▶ [Problem requirements]
Output the data below exactly, without images.

:: Information provided ::

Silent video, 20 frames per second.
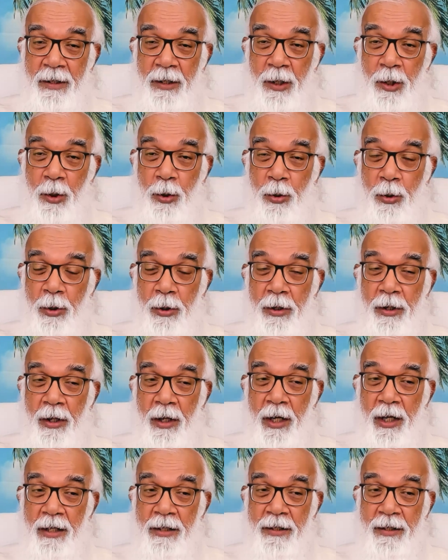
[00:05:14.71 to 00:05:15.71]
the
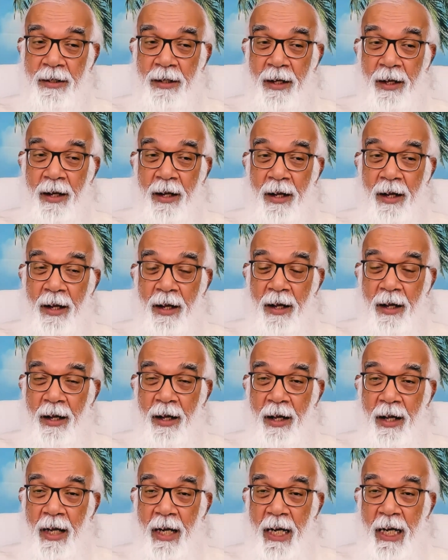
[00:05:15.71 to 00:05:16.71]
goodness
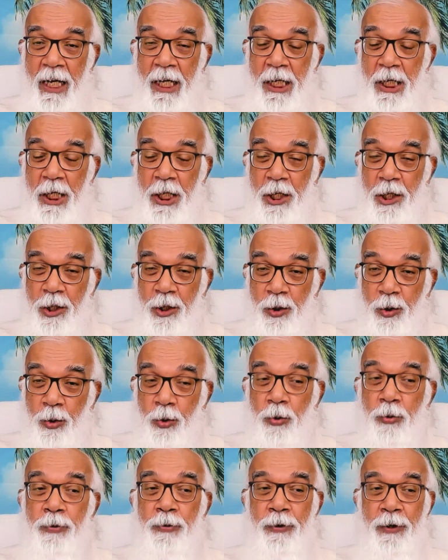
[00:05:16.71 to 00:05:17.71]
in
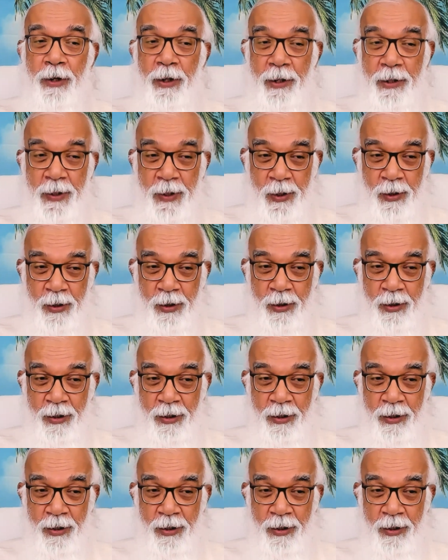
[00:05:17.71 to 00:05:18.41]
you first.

:::

▶ [Solution to this task]
Silent video, 20 frames per second.
[00:05:14.71 to 00:05:15.71]
the
[00:05:15.71 to 00:05:16.71]
goodness
[00:05:16.71 to 00:05:17.71]
in
[00:05:17.71 to 00:05:18.41]
you first.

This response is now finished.